Sunday, January 6, 2013

Chocolate Eggs

Our coop is starting the new year off right. Belle's comb had been increasingly reddened lately and I'd started stalking her in anticipation of her first egg. (If you haven't tuned in lately, Belle is the Marans hen that we hatched this summer). Yesterday she laid her first chocolate egg!

We started off yesterday's especially cold morning with Belle squawking the morning announcement. Our girls generally get loud for only two reasons: they've either laid an egg or they've been spooked and they're sounding an alarm. I was crossing my fingers for reason number one, so I rushed to the coop to look for an egg. No luck. I'm sure you're confused now because I just got done saying she laid her first egg. Stay with me here.

Later in the afternoon, my husband had to kick Belle out of the coop a number of times while he was cleaning.
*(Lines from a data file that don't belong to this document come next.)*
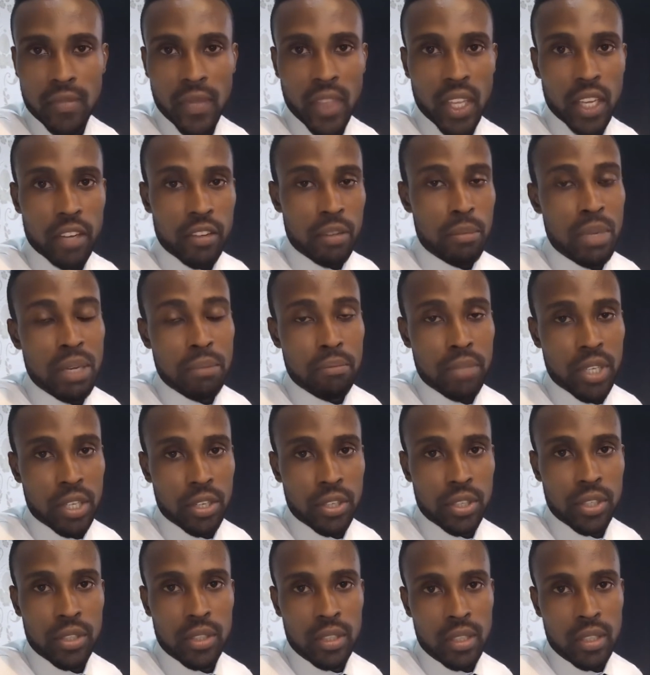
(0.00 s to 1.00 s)
remember
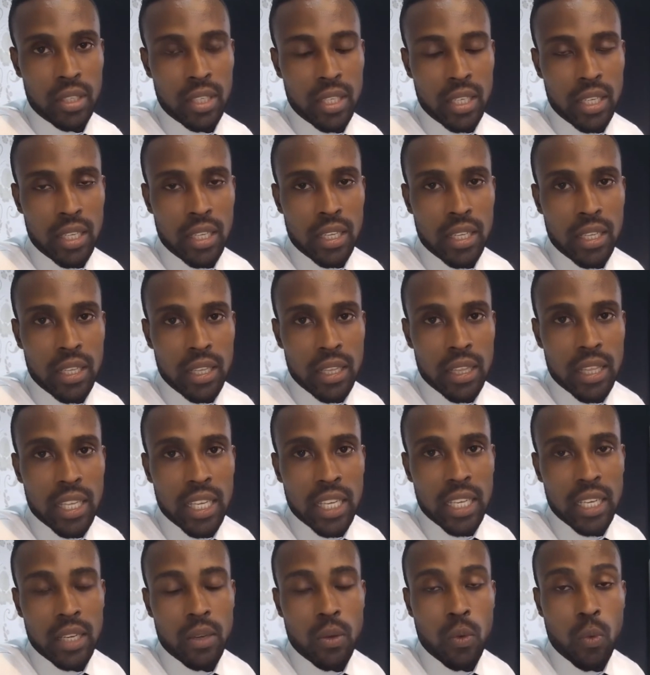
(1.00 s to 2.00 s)

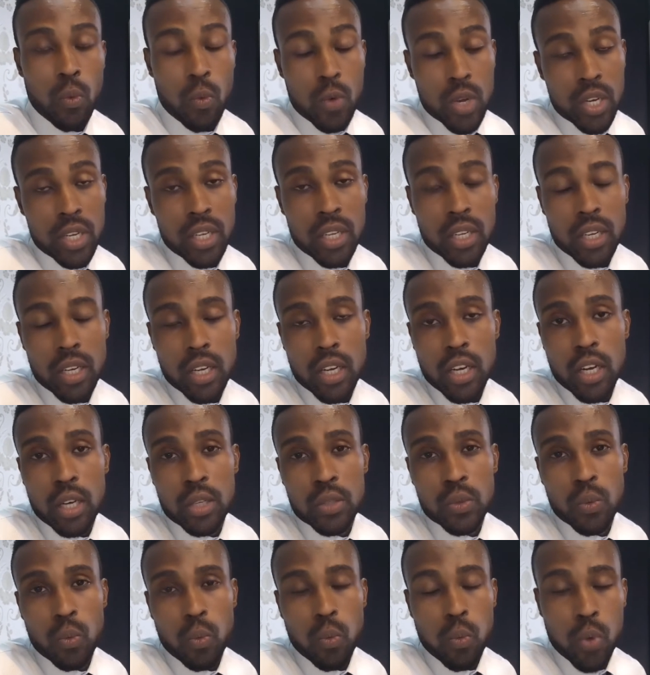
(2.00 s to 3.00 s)
the
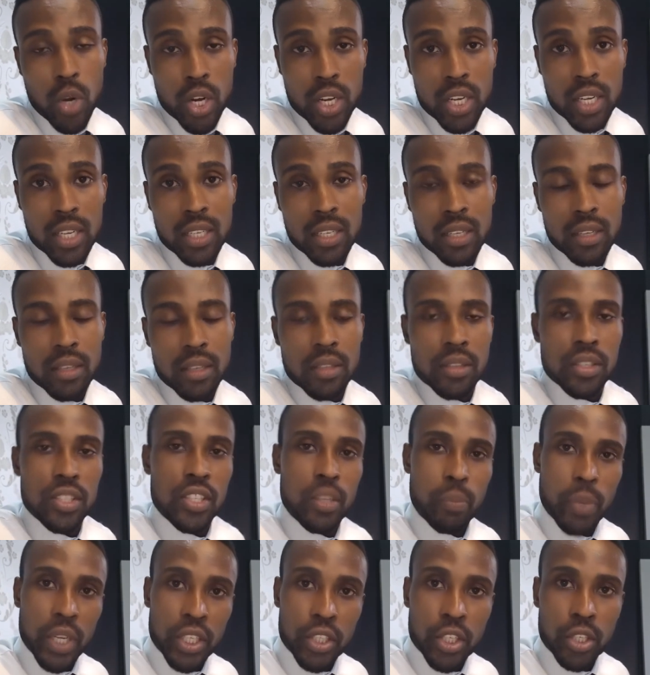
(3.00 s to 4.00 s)
one-on-one
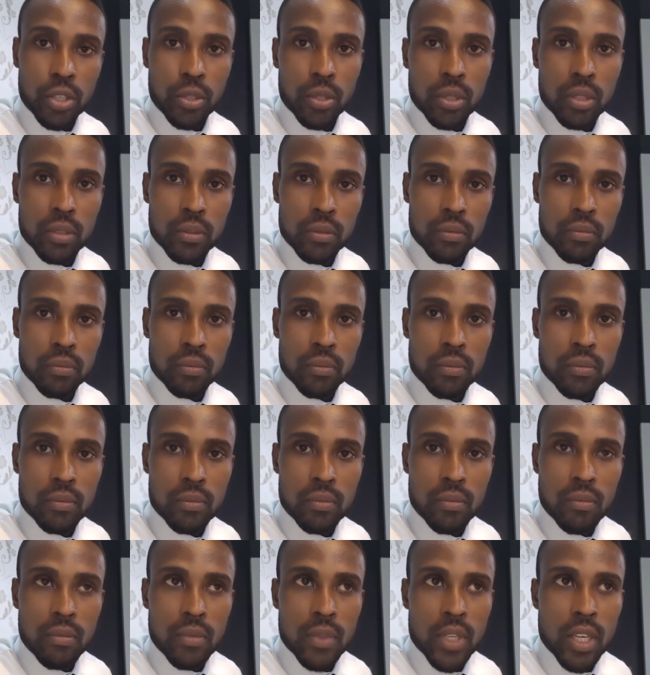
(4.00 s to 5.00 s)
special.
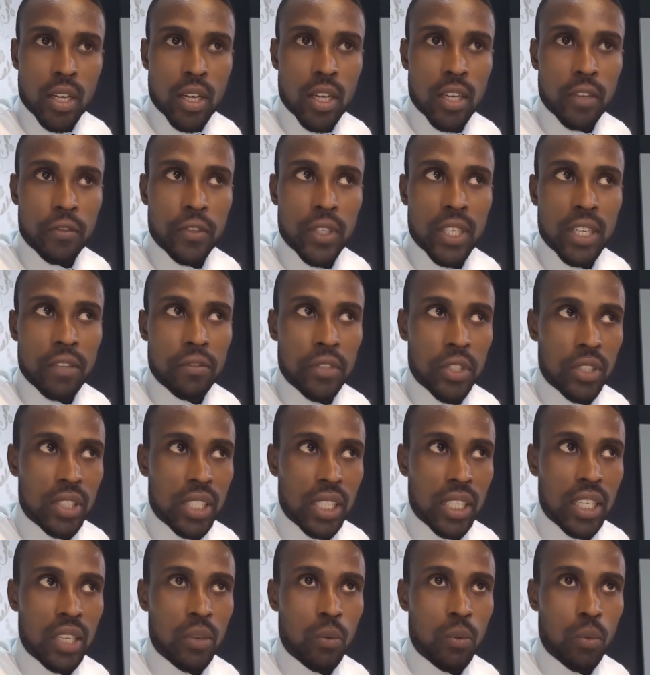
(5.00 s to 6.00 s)
All of you that have not
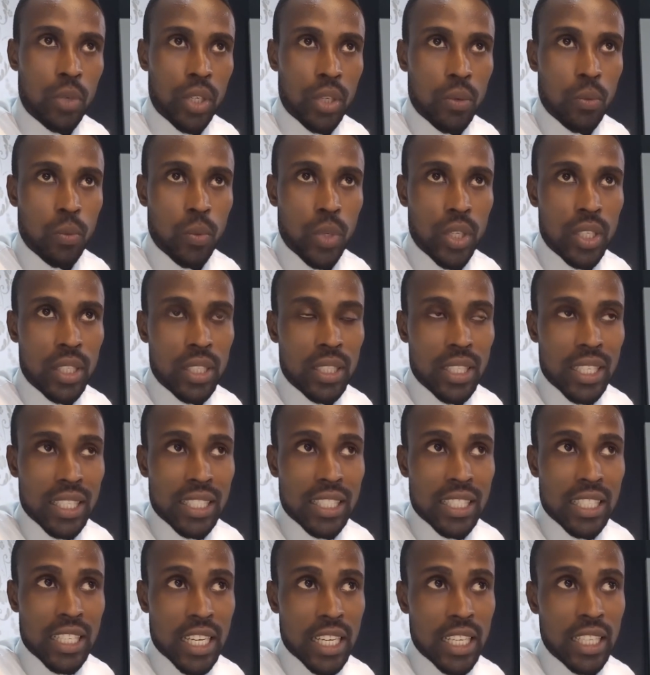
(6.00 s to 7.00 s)
taken one-on-one
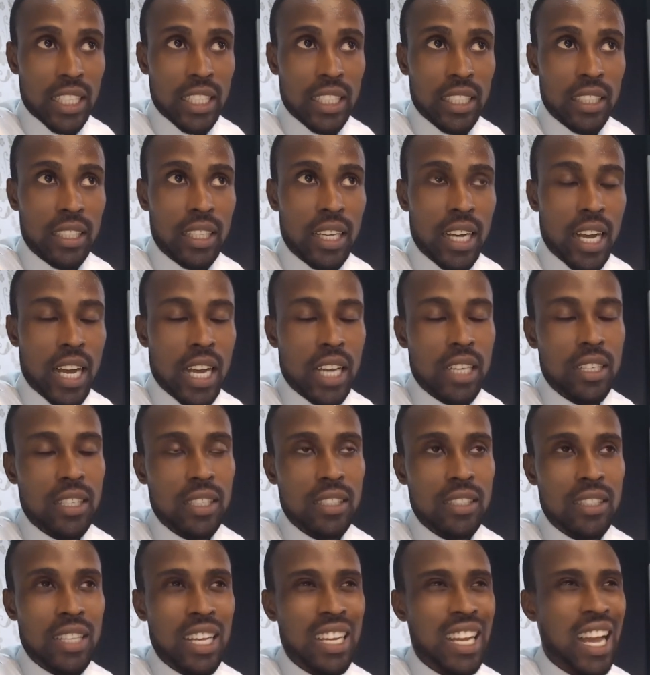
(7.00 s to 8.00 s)
this year, I
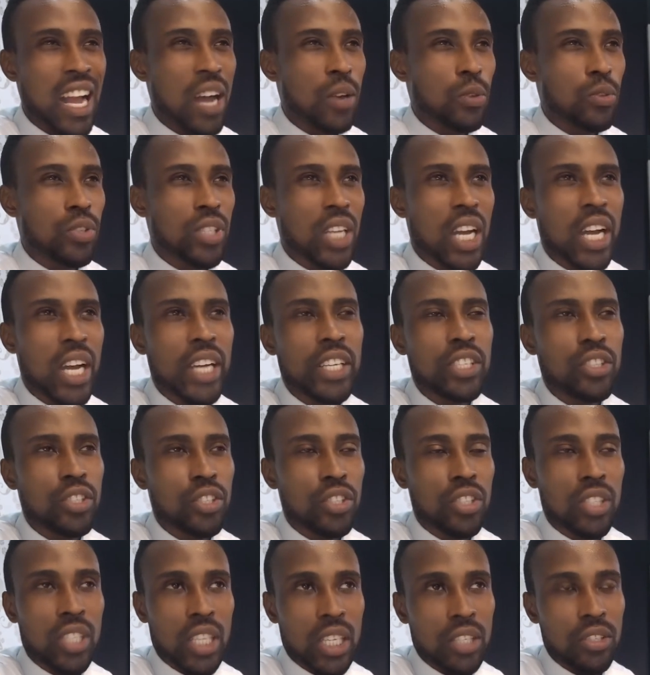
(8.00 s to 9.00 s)
understand how tight your
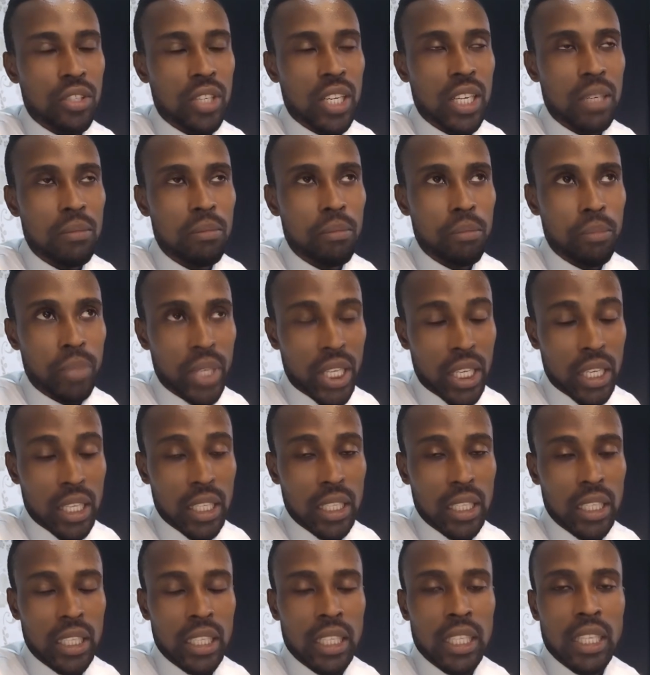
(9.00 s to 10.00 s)
schedule can be,
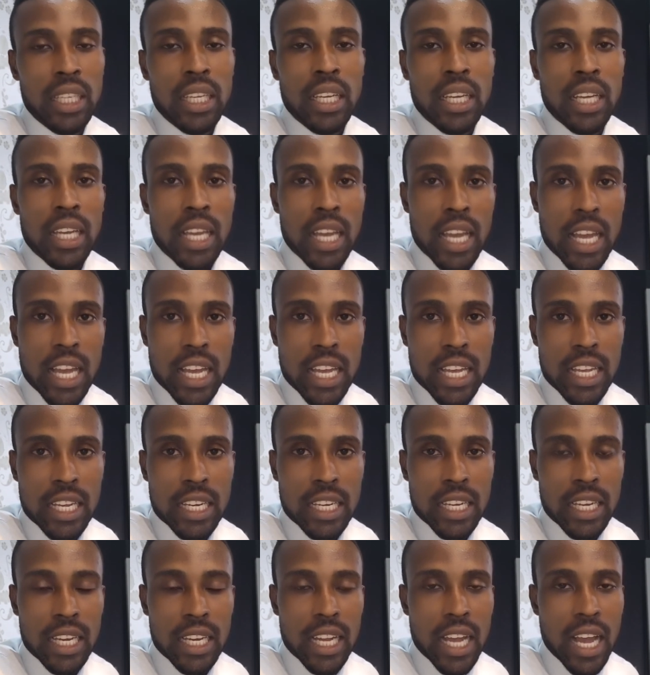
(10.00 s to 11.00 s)

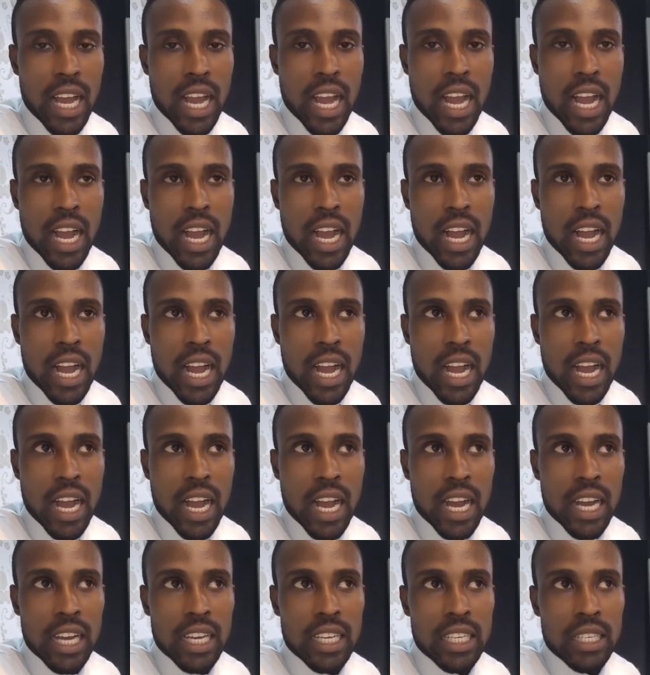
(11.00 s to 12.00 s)
and
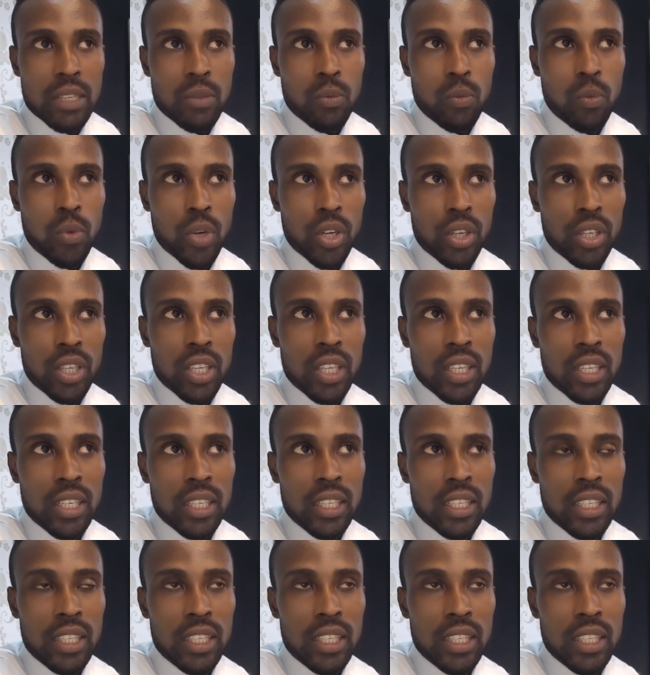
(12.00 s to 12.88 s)
I work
As soon as he was done, she jumped right in there and got to sitting. I'm not sure how long she was in the nest box, but it felt like forever. You can believe that as soon as she came out of the coop, I ran right to the egg door and found a tiny chocolate-colored starter egg.

For any newbies out there, a starter egg is what people call the first egg a chicken ever lays. It's usually pretty tiny; it's Mother Nature's way of easing hens into laying. Over the next few weeks or month as she lays more frequently, her eggs will start increasing in size until they even off to be the size she'll continue to lay for the rest of her egg laying years. As with any newly laying hen, she'll also lay pretty infrequently over the next few weeks; though I suspect she may lay infrequently for the next month or two until we emerge from winter.

Belle's egg is on the left. On the right is an egg from Pouncey, one of our other girls.
She's the only hen we've raised so far who's started laying in the middle of January. Our other hens held off until spring. Maybe she'll be a super layer. I've seen Marans described as medium layers, but I've also seen some of the other breeds we have listed as medium layers and they lay tons of eggs. Egg laying seems pretty relative to your situation and particular birds in my experience, so I'm hoping Belle will be like our other girls and lay eggs like crazy. We feed them enough deliciousness to keep them happy that they ought to lay plenty of eggs.

Her one tiny egg is pretty promising, but when you're in the days of only a few eggs a week, a new layer is monumental. Add in the awesome new egg color, and we're suddenly in egg heaven. My husband couldn't help himself and fried up that tiny egg this morning. Apparently it was delicious on toast. Too bad it wasn't wrapped in actual chocolate like those Cadbury eggs. I could go for one of those every now and again. I'd probably get sick of them after getting four or five a week for six months, so never mind on the chocolate. I'll stick with the chocolate-colored ones.